While everything can be done via the CLI, API or SDKs, one of the easiest ways to configure the catalog is to use the EDA Store UI.

In the EDA UI, click the panel dropdown and select the System Administration panel:

Selecting the System Administration panel will open up the EDA Store UI automatically where you will see applications that EDA discovered based on the catalogs configured in the system. By default, there is one Catalog that EDA comes with - Nokia Built-in Catalog - the catalog that contains applications that Nokia provides out of the box.

Naturally, your application is not yet in the list, because it is not provided by Nokia—it is your own app that your company or organization is building. In order to make your application discoverable by the EDA Store, you add a new Catalog resource to the system.
To add a new Catalog resource, select the Catalogs item in the left sidebar and click the Create button to open the resource editor form.

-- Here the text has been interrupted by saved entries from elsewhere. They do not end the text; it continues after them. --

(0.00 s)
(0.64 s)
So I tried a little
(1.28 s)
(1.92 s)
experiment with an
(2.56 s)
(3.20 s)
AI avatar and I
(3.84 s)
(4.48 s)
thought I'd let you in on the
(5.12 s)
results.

In the resource editor form, fill in the details of your catalog. What do you think you should fill in there?

Once you have filled in the details, click the Commit button in the edit form to have your new catalog resource created.

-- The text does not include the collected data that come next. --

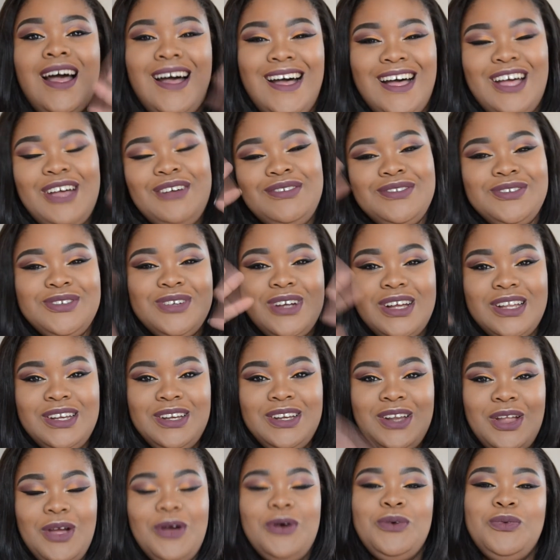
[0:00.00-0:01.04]
Hi
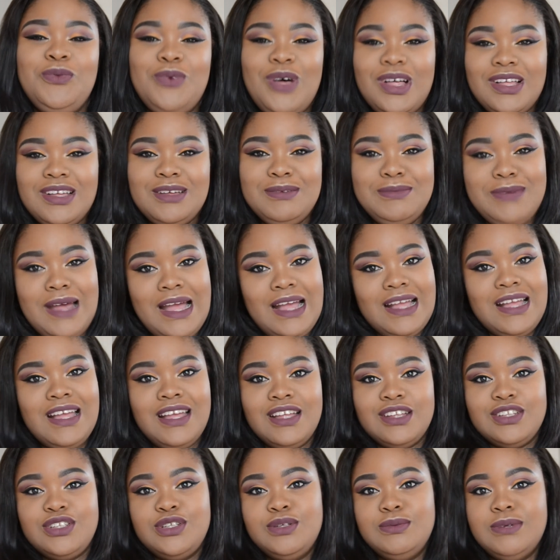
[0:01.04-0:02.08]
everyone, welcome
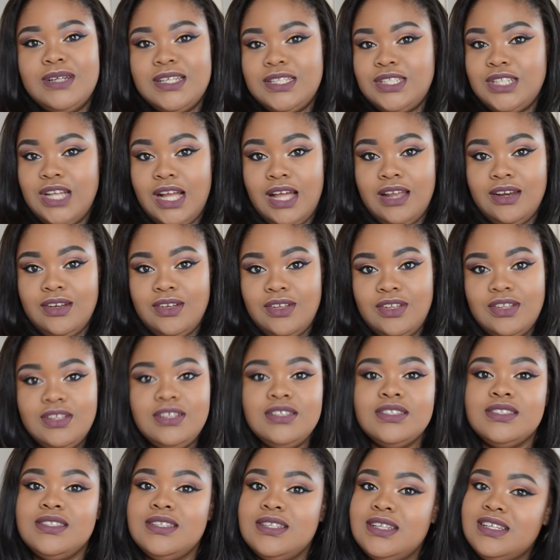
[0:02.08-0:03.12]
back to my channel.
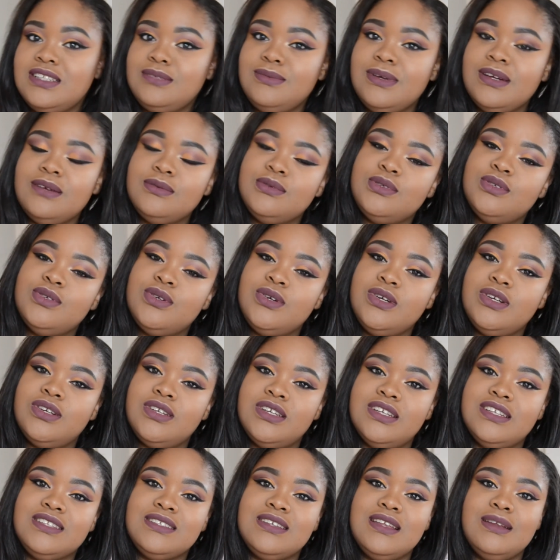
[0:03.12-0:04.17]
Today's makeup tutorial
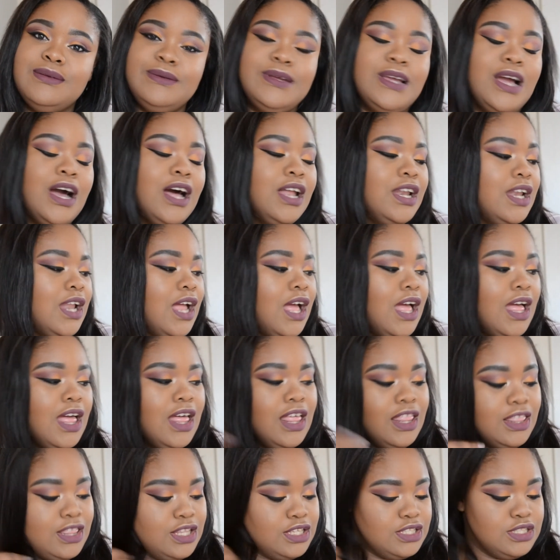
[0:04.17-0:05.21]
is going to be on
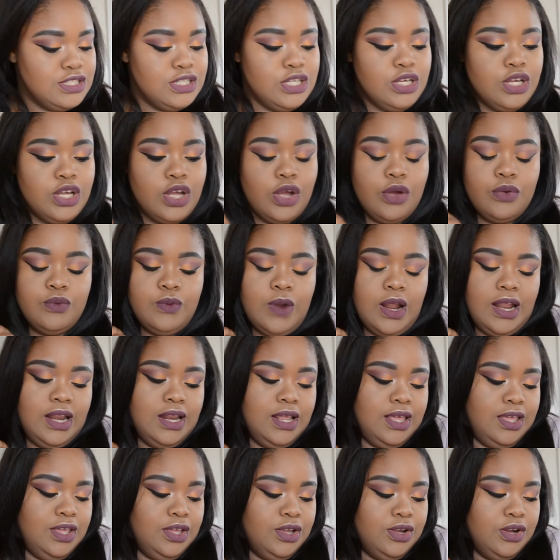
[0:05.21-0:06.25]
this look right
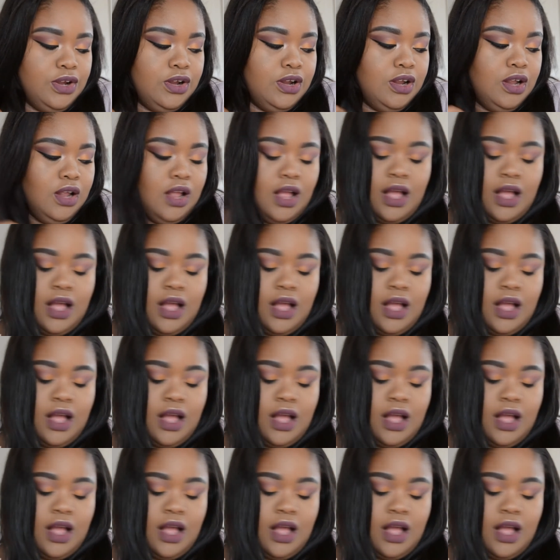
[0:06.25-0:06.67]
here.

3.8 Install the application#

If your Catalog is reachable by EDA, it should be able to find applications published in it and display them in the EDA Store UI. Go back to the EDA Store and select your newly added catalog to display only the applications in it.

Here the custom Catalog is titled 'SReXperts2026'
Here the custom Catalog is titled 'SReXperts2026'

Selecting the custom catalog will filter the list to only show the applications in it. Find the "Bottom Toolbar" application you released and click Install.

EDA will read the application manifest and download the container image from the container registry referenced in the manifest. It will then unpack the container image and install the application onto the platform, thus extending the functionality of the platform.
This plugin-like architecture gives operators the ultimate flexibility to extend the platform with their own applications, while keeping the core platform secure and stable.

3.9 Try the application#

Once the application is installed, you can try it out. Switch back to the "Main" panel and search for the Bottom Toolbar application:

Click the Create button to create a new Bottom Toolbar resource and fill in your fancy toolbar message. You can enjoy the full range of UTF-8 characters, including emojis 🎉! So go ahead and complete this activity by engraving your message on the switch's CLI. Connect to the switch's shell to see it in effect—it is a spectacular sight.

4. Summary and review#

In this activity you have learned how to:

  1. package a 3rd party application into a container image
  2. release the application via a container registry with its manifest pushed to a Catalog backed by a Git repository
  3. configure the custom Catalog in EDA Store to make the application discoverable
  4. install the application on the platform and try it out

There is a lot of magic that EDA casts behind the scenes to fulfill the promise of a flexible, decentralized, and self-hosted application delivery pipeline. By allowing operators to own the application delivery lifecycle, EDA empowers them to extend the platform with their own applications, while keeping the core platform stable.